Serpentine Galleries ha iniziato questa pratica nel 2000. L'architetto scelto ha sei mesi per completare il progetto e il pubblico ha tre mesi per esplorare la struttura.

L'approccio di Kéré è unico: crede nella costruzione con materiali a sua disposizione, ma non è timido nel trarre vantaggio dalle nuove risorse disponibili offerte da un simile progetto.

"Qui ho la possibilità di lavorare con ingegneri straordinari, in modo da poter rendere l'acciaio molto sottile e avere un impressionante sbalzo", dice al Guardian.

Ciò gli consente di progettare un baldacchino simile a un cappello indossato da una sposa zulù - se colpisci un'apertura in cima. Questo design a forma di piattino consente alla struttura di catturare l'acqua piovana e rovesciarla all'interno della struttura come una fontana rovesciata.

Tuttavia, Kéré afferma che sono stati gli alberi del suo villaggio a ispirare la direzione del suo progetto. Crede nella comunità e in somiglianza con l'Opera Village che ha costruito vicino a Ouagadougou nel 2010, il suo lavoro tende a riunire le persone.

“L'albero è sempre stato il posto più importante nel mio villaggio. È il luogo in cui le persone si incontrano all'ombra dei suoi rami per discutere: un luogo dove decidere le cose, l'amore e la vita.

Gando Primary School; Gando, Burkina Faso, 2001 © Simeon Duchoud

Kéré ha sempre guardato verso l'Africa - il suo primo progetto architettonico è stata una scuola costruita a Gando nel 1999.

"Ho passato tutta la mia vita a costruire scuole e nessuno ne ha parlato o è venuto a vederle."

Tuttavia, l'ultimo progetto di Kéré è senza dubbio il più ambizioso, e sicuramente quello che attira la nostra attenzione e ci ispira di più.

Attualmente sta ricostruendo sia l'edificio del parlamento che il parco commemorativo nella capitale del Burkina Faso, Ouagadougou, che è stato incendiato nel 2014 durante una rivolta.

Questo è un progetto essenziale per il Burkina Faso in quanto risponde alla loro domanda frequente: Come andare avanti?

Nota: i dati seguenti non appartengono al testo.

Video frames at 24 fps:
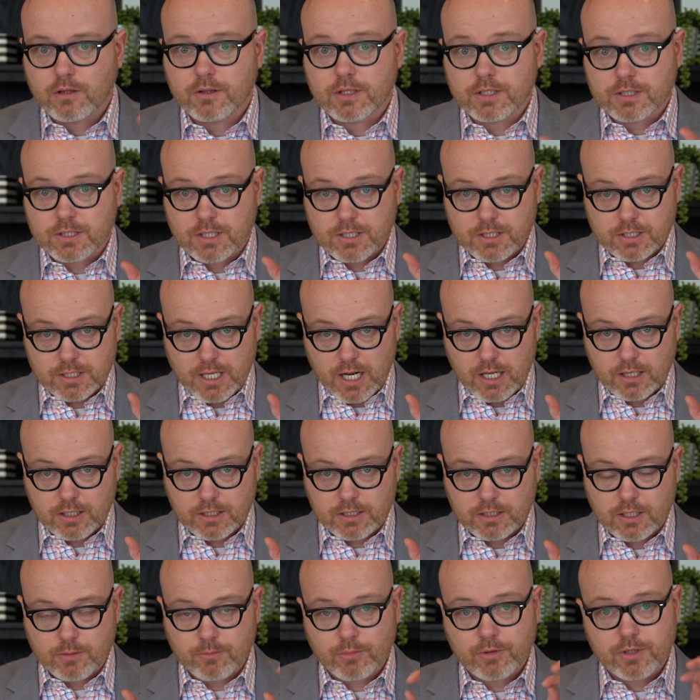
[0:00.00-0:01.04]
the
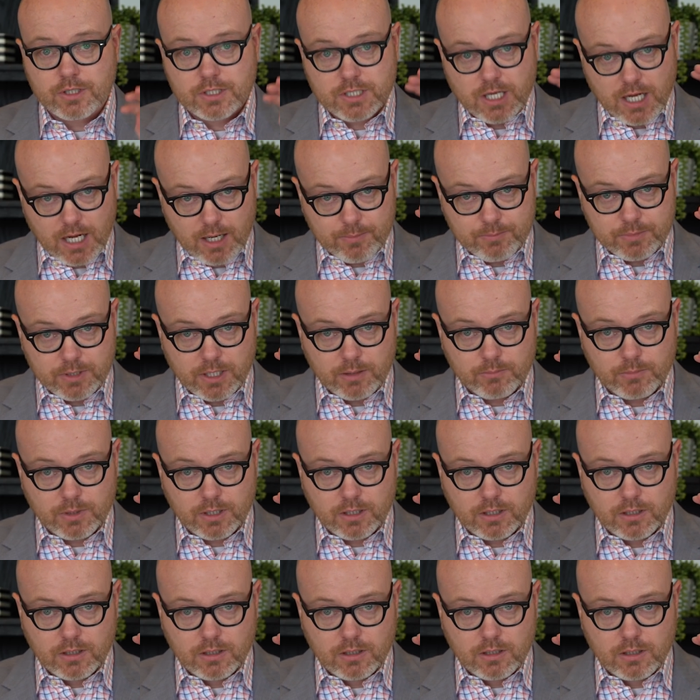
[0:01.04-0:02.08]
systolic number, the top
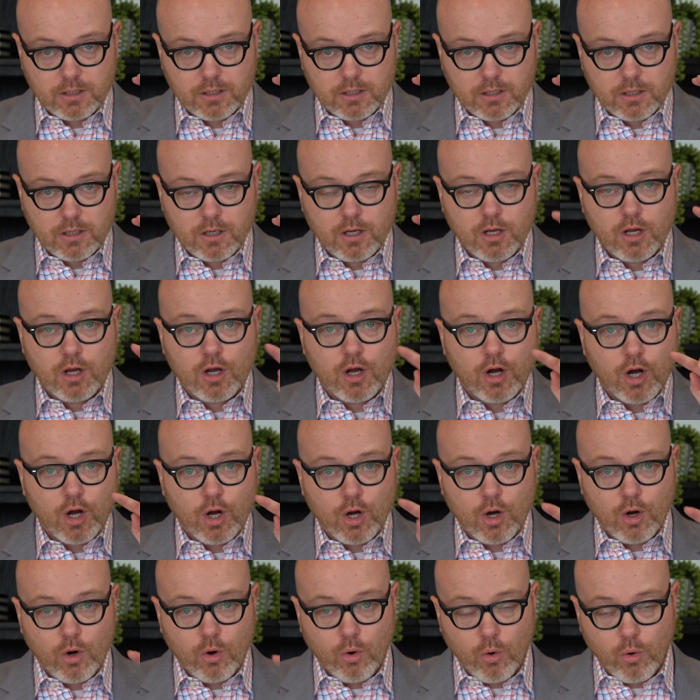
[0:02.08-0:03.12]
number,
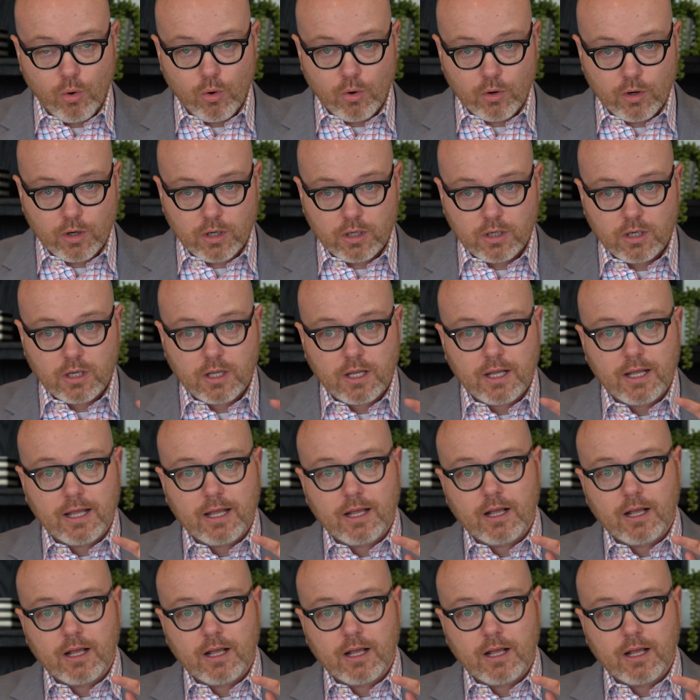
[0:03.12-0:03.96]
or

In una conversazione con Il New York Times, Kéré dice che vuole mettere in discussione il vecchio modo di fare le cose - credendo che questo sia l'unico modo per cambiare le cose.

Ha scoraggiato il governo dall'adottare uno stile occidentale di costruzione e sollecita a considerare l'economia, il comportamento sociale e le tradizioni del Burkina Faso.

Serpentine Pavilion 2017, progettato da Francis Kéré. Serpentine Gallery, Londra (23 giugno - 8 ottobre 2017) © Kéré Architecture, Fotografia © 2017 Iwan Baan

Rimanendo fedele alla sua convinzione nell'inclusività, la struttura parlamentare esterna avrà un'area che offre al pubblico una visione elevata del proprio villaggio, inclusa la vicinanza a dove vengono prese le decisioni parlamentari chiave sul proprio paese.

Ciò dimostra che il lavoro di Kéré è più di una benda per le sventure passate o uno spettacolo di design di classe mondiale - soprattutto, il lavoro di Kéré è diventato un simbolo di creatività e progresso umano.